- _PROBLEM STATEMENT_: Copy all entries without alteration and skip the pictures they hold.

- _EXERCISE DATA_:
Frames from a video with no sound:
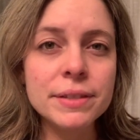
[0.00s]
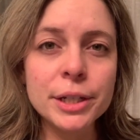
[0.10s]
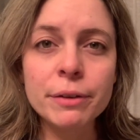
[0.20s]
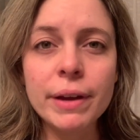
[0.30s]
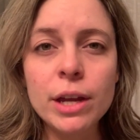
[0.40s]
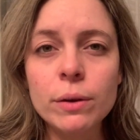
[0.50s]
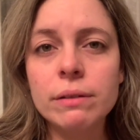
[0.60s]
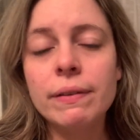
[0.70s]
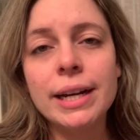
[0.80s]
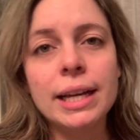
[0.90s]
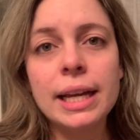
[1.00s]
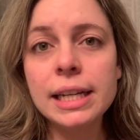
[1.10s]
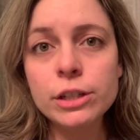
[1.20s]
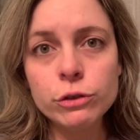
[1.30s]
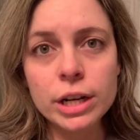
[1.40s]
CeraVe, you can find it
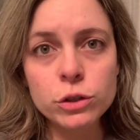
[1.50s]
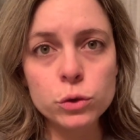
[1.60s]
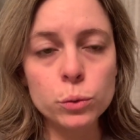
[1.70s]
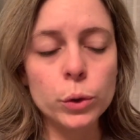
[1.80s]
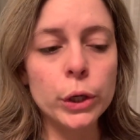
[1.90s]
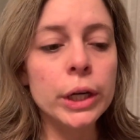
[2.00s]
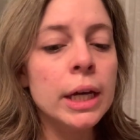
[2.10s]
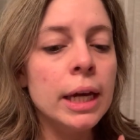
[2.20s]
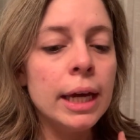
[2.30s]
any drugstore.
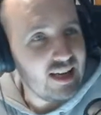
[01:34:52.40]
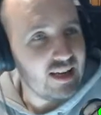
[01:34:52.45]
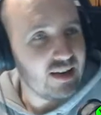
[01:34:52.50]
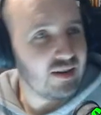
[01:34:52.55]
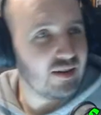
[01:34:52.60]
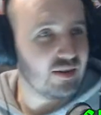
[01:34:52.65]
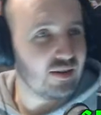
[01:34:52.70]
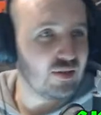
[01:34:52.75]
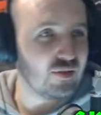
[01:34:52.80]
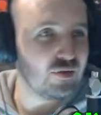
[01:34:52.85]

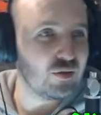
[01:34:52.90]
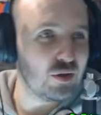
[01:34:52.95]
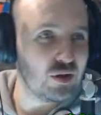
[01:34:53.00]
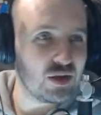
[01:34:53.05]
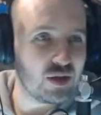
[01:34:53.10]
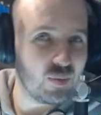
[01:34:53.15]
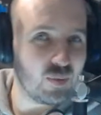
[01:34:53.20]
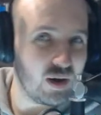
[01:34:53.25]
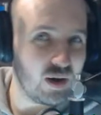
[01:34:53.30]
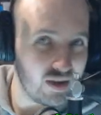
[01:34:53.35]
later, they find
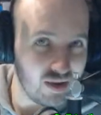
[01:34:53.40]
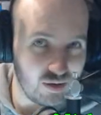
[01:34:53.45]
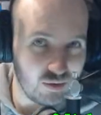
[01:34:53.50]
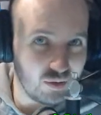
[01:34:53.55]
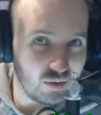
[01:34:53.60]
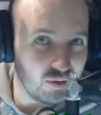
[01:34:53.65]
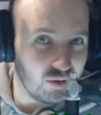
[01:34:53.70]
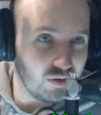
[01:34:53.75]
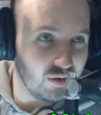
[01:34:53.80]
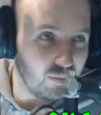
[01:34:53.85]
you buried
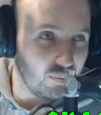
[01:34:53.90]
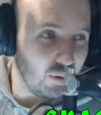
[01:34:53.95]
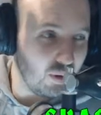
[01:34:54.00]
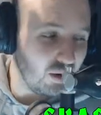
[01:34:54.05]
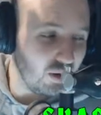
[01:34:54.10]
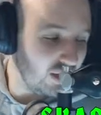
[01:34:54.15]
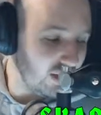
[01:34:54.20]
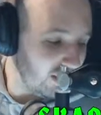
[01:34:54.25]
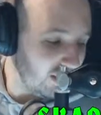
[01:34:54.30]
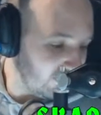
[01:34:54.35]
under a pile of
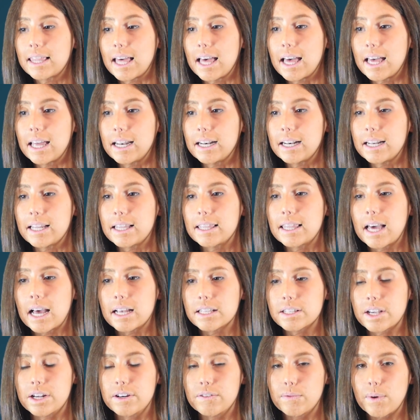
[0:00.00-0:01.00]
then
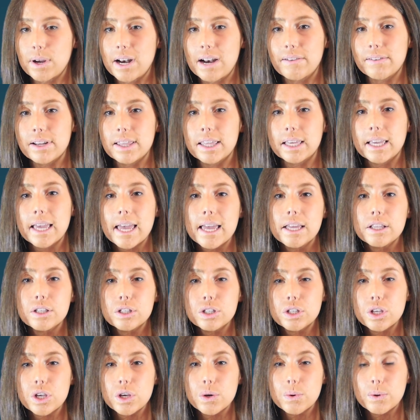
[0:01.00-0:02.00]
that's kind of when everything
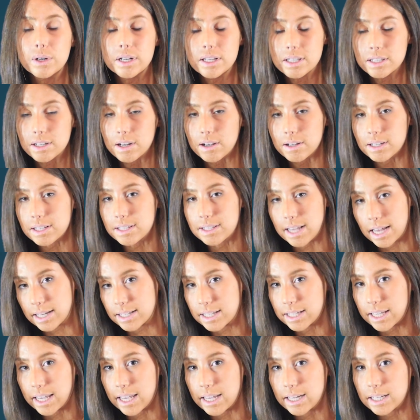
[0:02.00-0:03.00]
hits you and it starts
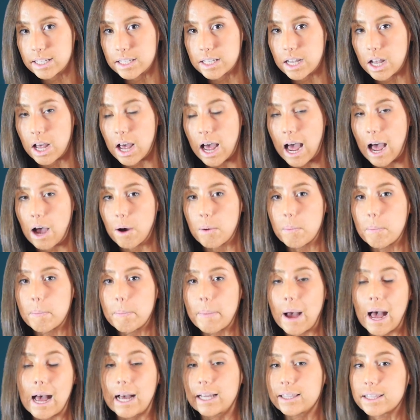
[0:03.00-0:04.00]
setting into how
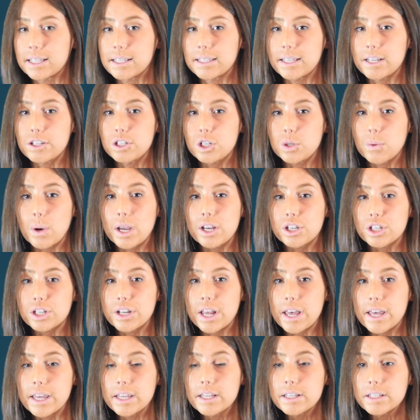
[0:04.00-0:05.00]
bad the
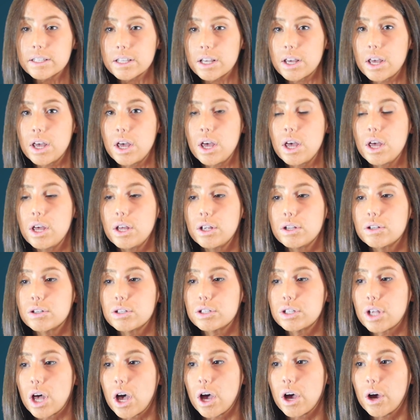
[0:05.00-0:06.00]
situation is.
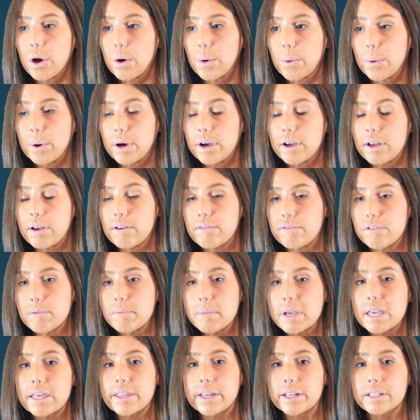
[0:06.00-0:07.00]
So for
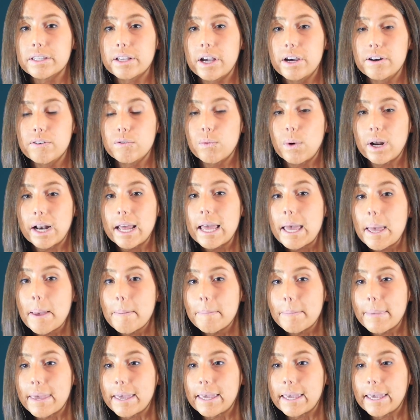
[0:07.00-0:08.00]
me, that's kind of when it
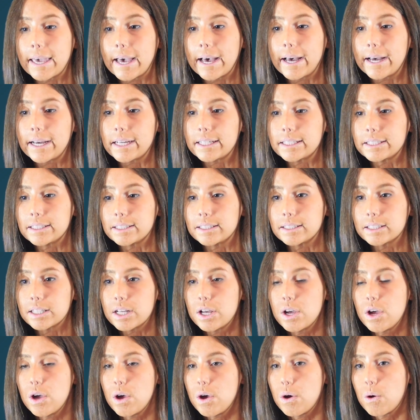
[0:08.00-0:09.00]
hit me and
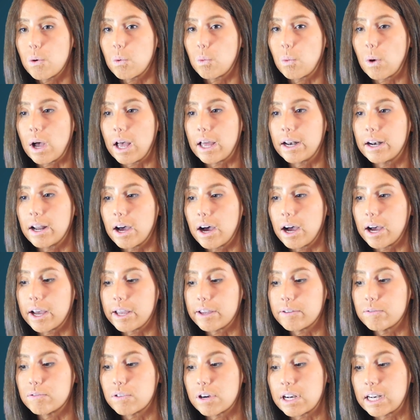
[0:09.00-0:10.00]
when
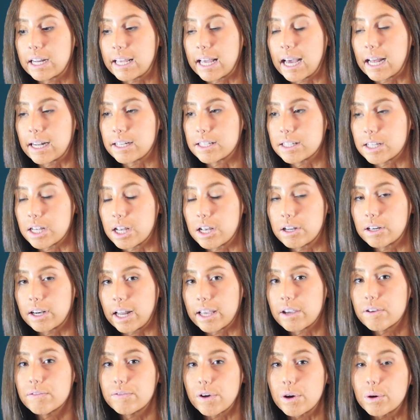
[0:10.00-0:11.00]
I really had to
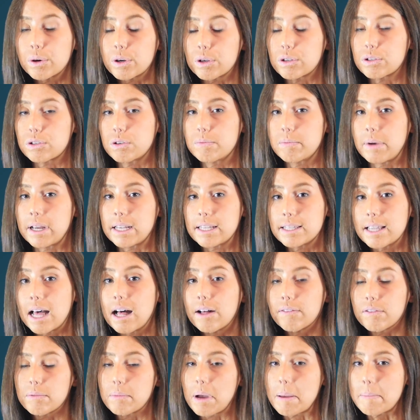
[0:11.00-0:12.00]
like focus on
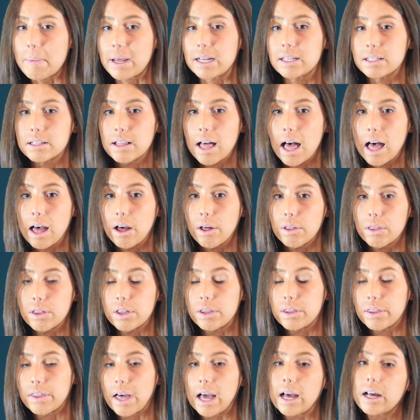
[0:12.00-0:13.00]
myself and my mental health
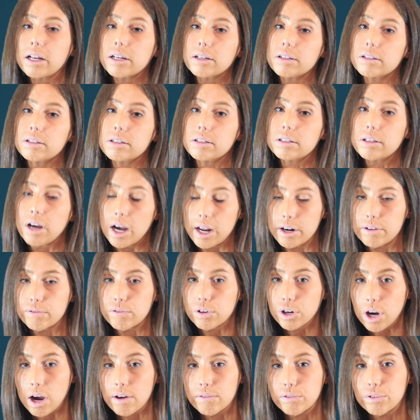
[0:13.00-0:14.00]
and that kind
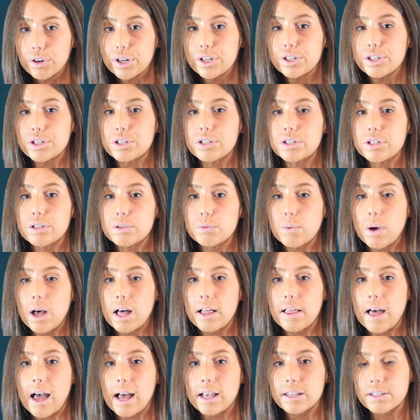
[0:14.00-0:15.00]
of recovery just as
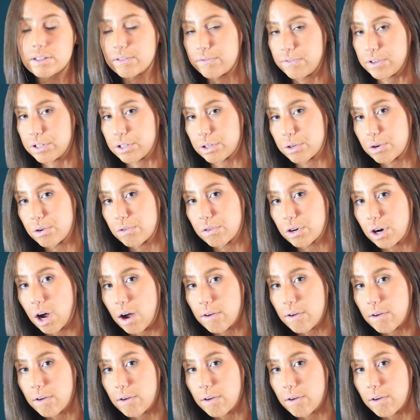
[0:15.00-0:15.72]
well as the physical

- _EXERCISE RESPONSE_:
Frames from a video with no sound:
[0.00s]
[0.10s]
[0.20s]
[0.30s]
[0.40s]
[0.50s]
[0.60s]
[0.70s]
[0.80s]
[0.90s]
[1.00s]
[1.10s]
[1.20s]
[1.30s]
[1.40s]
CeraVe, you can find it
[1.50s]
[1.60s]
[1.70s]
[1.80s]
[1.90s]
[2.00s]
[2.10s]
[2.20s]
[2.30s]
any drugstore.
[01:34:52.40]
[01:34:52.45]
[01:34:52.50]
[01:34:52.55]
[01:34:52.60]
[01:34:52.65]
[01:34:52.70]
[01:34:52.75]
[01:34:52.80]
[01:34:52.85]

[01:34:52.90]
[01:34:52.95]
[01:34:53.00]
[01:34:53.05]
[01:34:53.10]
[01:34:53.15]
[01:34:53.20]
[01:34:53.25]
[01:34:53.30]
[01:34:53.35]
later, they find
[01:34:53.40]
[01:34:53.45]
[01:34:53.50]
[01:34:53.55]
[01:34:53.60]
[01:34:53.65]
[01:34:53.70]
[01:34:53.75]
[01:34:53.80]
[01:34:53.85]
you buried
[01:34:53.90]
[01:34:53.95]
[01:34:54.00]
[01:34:54.05]
[01:34:54.10]
[01:34:54.15]
[01:34:54.20]
[01:34:54.25]
[01:34:54.30]
[01:34:54.35]
under a pile of
[0:00.00-0:01.00]
then
[0:01.00-0:02.00]
that's kind of when everything
[0:02.00-0:03.00]
hits you and it starts
[0:03.00-0:04.00]
setting into how
[0:04.00-0:05.00]
bad the
[0:05.00-0:06.00]
situation is.
[0:06.00-0:07.00]
So for
[0:07.00-0:08.00]
me, that's kind of when it
[0:08.00-0:09.00]
hit me and
[0:09.00-0:10.00]
when
[0:10.00-0:11.00]
I really had to
[0:11.00-0:12.00]
like focus on
[0:12.00-0:13.00]
myself and my mental health
[0:13.00-0:14.00]
and that kind
[0:14.00-0:15.00]
of recovery just as
[0:15.00-0:15.72]
well as the physical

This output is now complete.